Healthchecks
Databases proxied by pgDog are regularly checked with healthchecks. A healthcheck is a simple query, e.g.
SELECT 1
, which ensures the database is reachable and able to answer requests.
If a database fails a healthcheck, it's placed in a list of banned hosts. Banned databases are removed from the load balancer and will not serve transactions. This allows pgDog to reduce errors clients see when a database fails, for example due to hardware issues.
Replica failure
Configuration
Healthchecks are enabled by default and are used for all databases. Healthcheck interval is configurable on a global and database levels.

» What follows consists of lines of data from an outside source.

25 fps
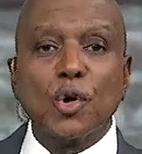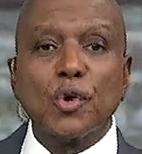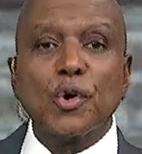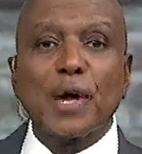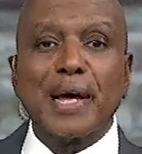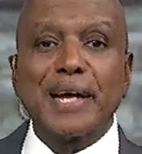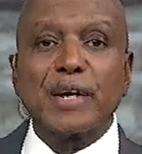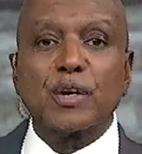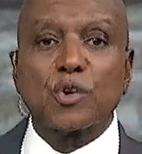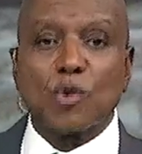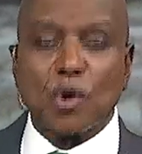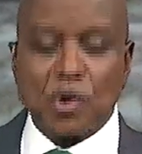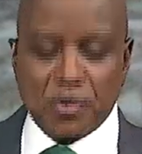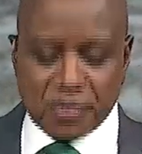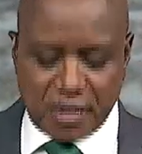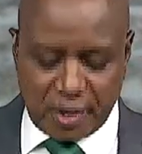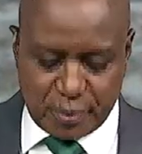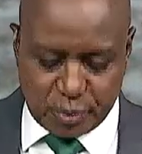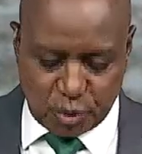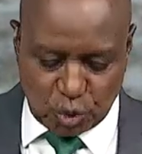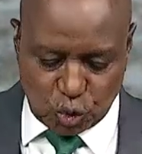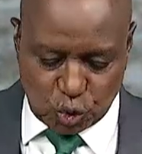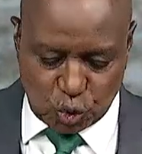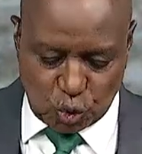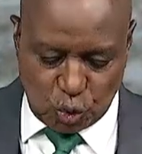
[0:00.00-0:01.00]
you don't enroll
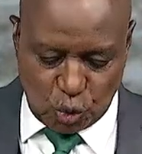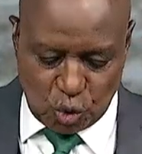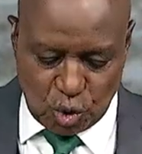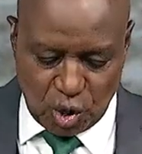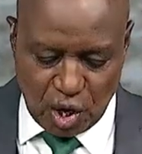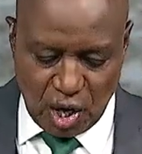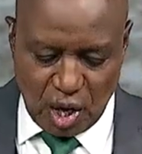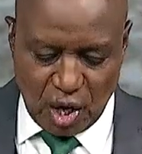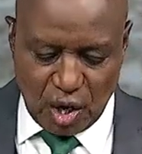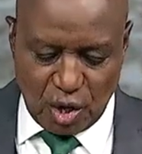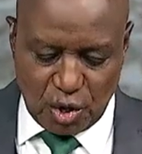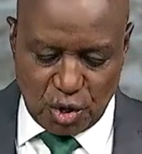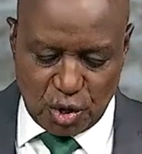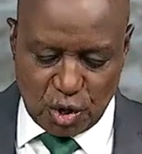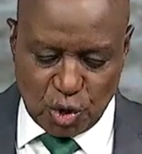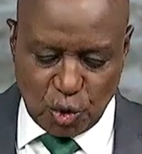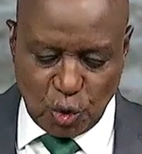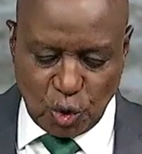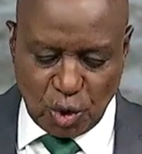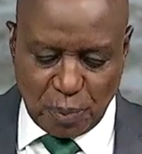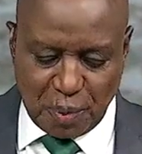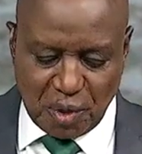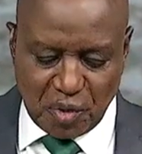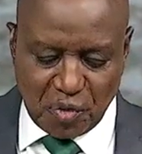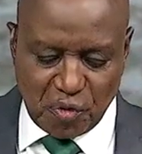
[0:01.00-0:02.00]
them to school,
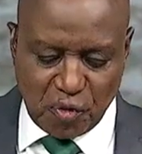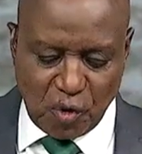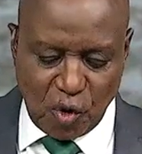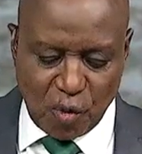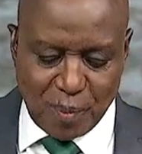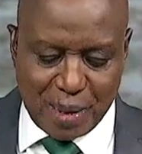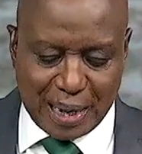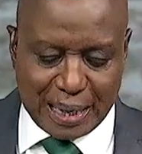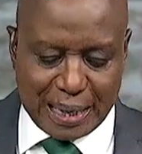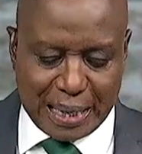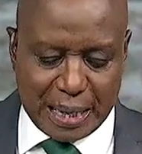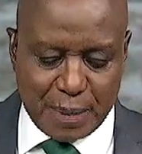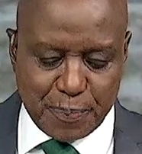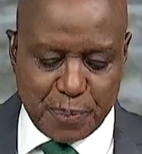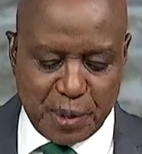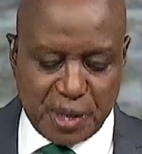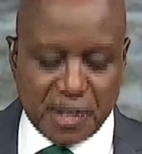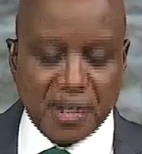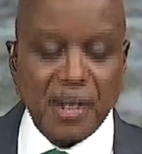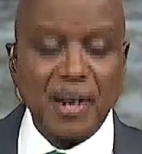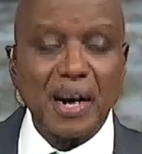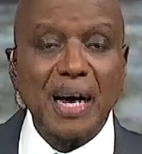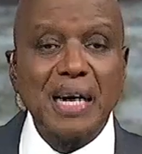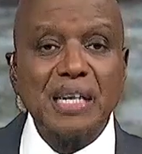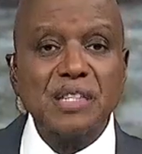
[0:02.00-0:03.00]
you will be formally
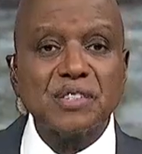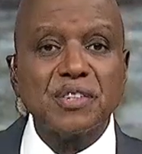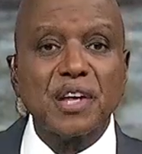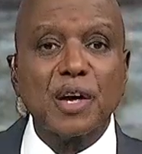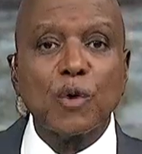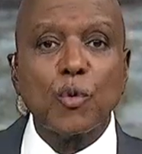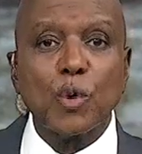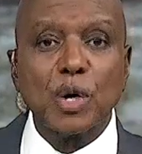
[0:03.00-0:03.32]
penalized.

The default healthcheck interval is 30 seconds.
[global]
healthcheck_interval = 30_000 # ms
[[databases]]
name = "prod"
healthcheck_interval = 60_000 # ms
Timeouts
By default, pgDog gives the database 5 seconds to answer a healthcheck. If it doesn't receive a reply, the database will be banned from serving traffic for a configurable amount of time. Both the healthcheck timeout and the ban time are configurable.
Ban expiration
By default, a ban has an expiration. Once the ban expires, the replica is unbanned and placed back into rotation. This is done to maintain a healthy level of traffic across all databases and to allow for intermittent issues, like network connectivity, to resolve themselves without manual intervention.
Failsafe
If all databases in a cluster are banned due to a healthcheck failure, pgDog assumes that Healthchecks are returning incorrect information and unbans all databases in the cluster. This protects against false positives and ensures the cluster continues to serve traffic.